Exercise brief:
Each line from the one containing "[0:05.00-0:06.00]" through the last line of the data below should be printed exactly, please, with any pictures omitted.

[Extracted data entries]
----

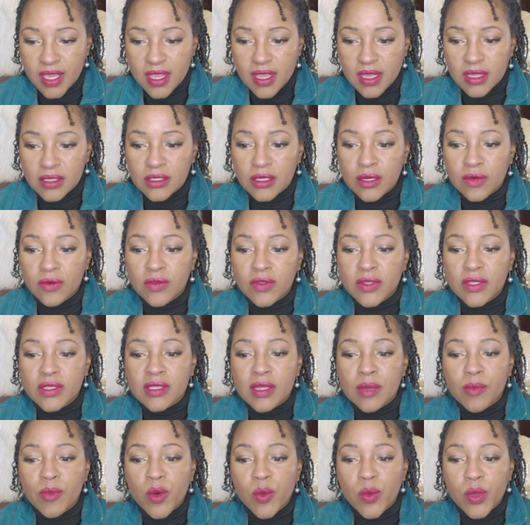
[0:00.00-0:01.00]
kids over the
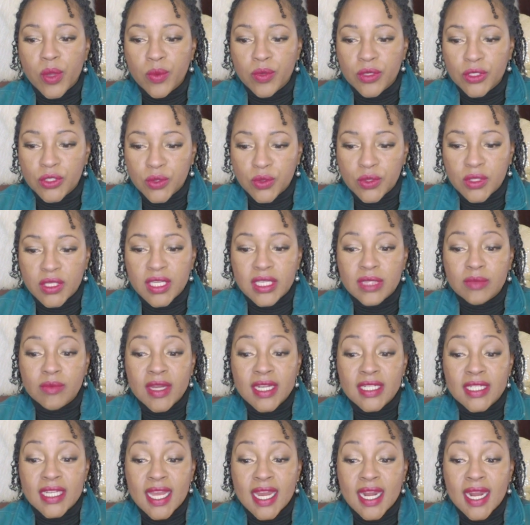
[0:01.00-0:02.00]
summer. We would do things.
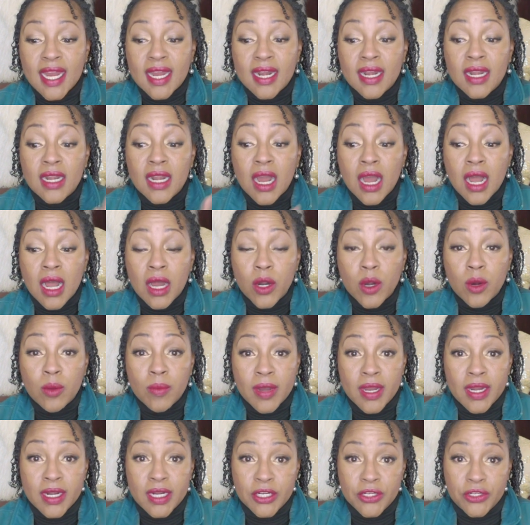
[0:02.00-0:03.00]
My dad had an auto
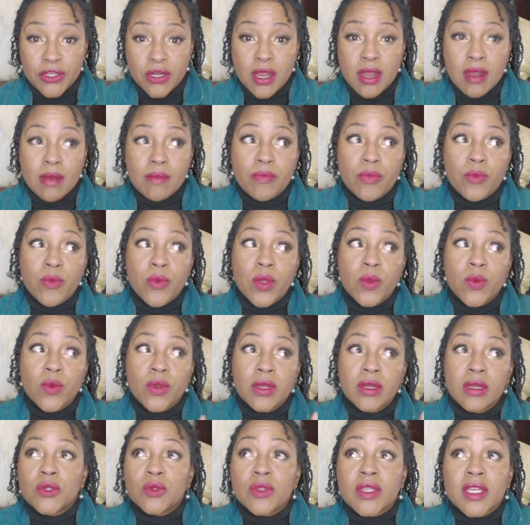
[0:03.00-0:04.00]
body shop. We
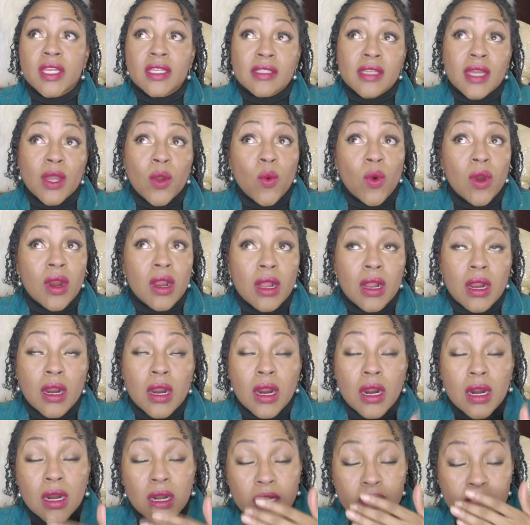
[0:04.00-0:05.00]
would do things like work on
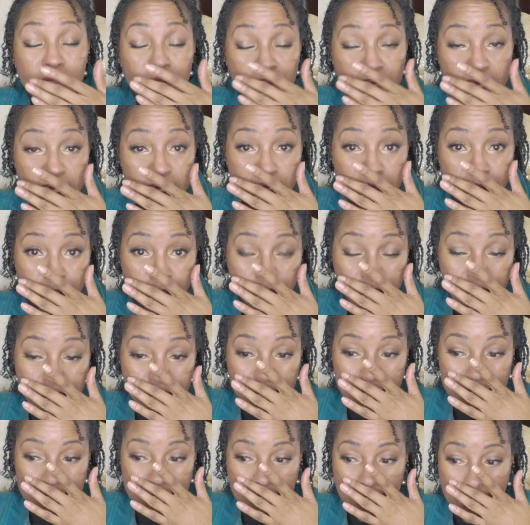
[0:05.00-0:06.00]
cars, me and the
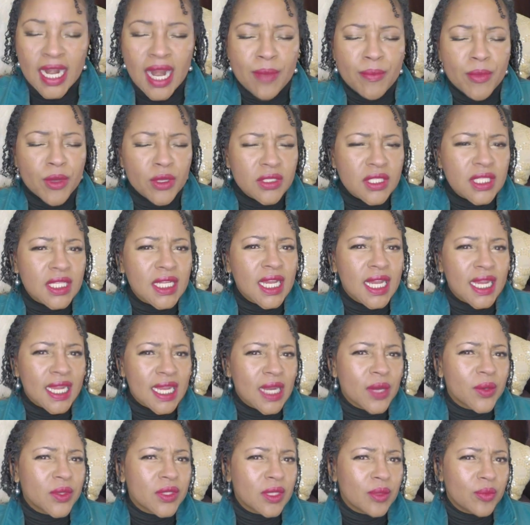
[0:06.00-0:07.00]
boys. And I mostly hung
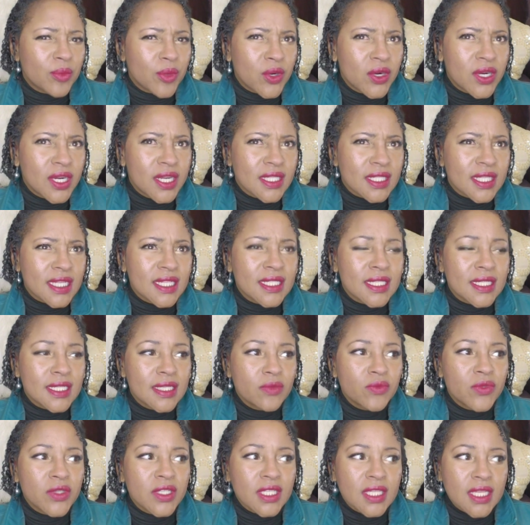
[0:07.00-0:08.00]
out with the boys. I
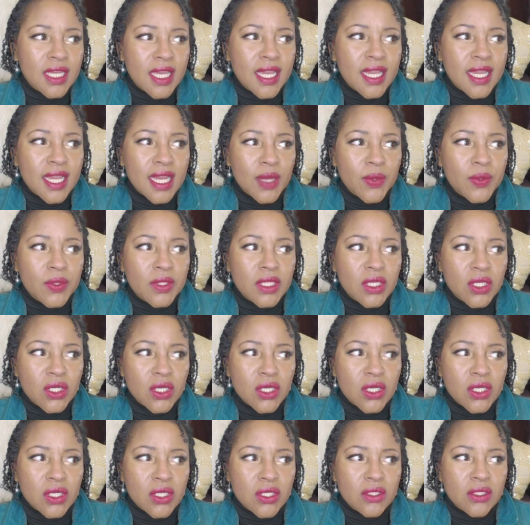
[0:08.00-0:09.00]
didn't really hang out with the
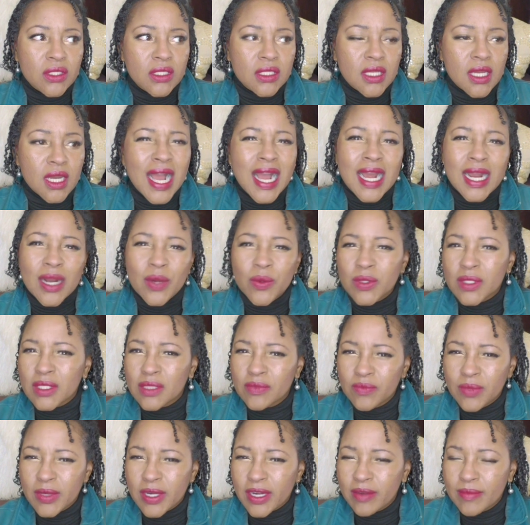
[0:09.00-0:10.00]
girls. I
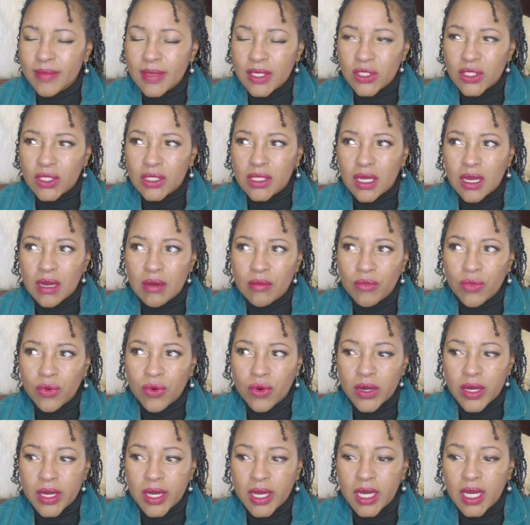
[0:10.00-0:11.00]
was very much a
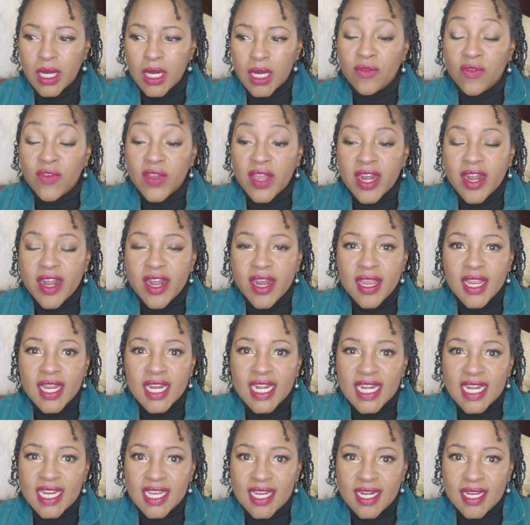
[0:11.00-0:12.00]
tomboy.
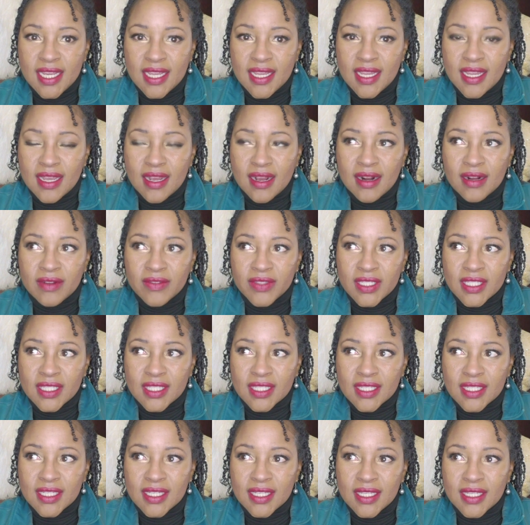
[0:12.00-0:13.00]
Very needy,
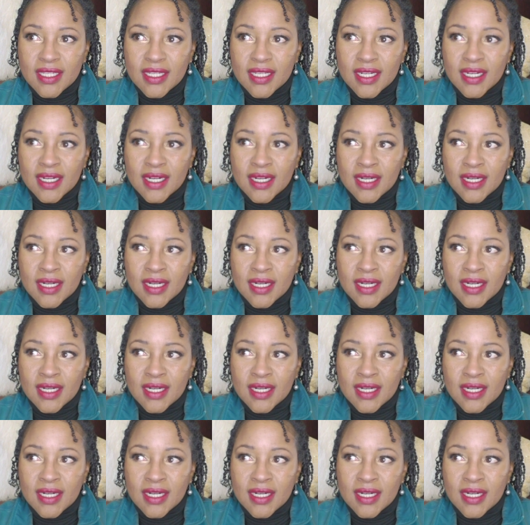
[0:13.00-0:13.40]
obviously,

----

Completed exercise:
[0:05.00-0:06.00]
cars, me and the
[0:06.00-0:07.00]
boys. And I mostly hung
[0:07.00-0:08.00]
out with the boys. I
[0:08.00-0:09.00]
didn't really hang out with the
[0:09.00-0:10.00]
girls. I
[0:10.00-0:11.00]
was very much a
[0:11.00-0:12.00]
tomboy.
[0:12.00-0:13.00]
Very needy,
[0:13.00-0:13.40]
obviously,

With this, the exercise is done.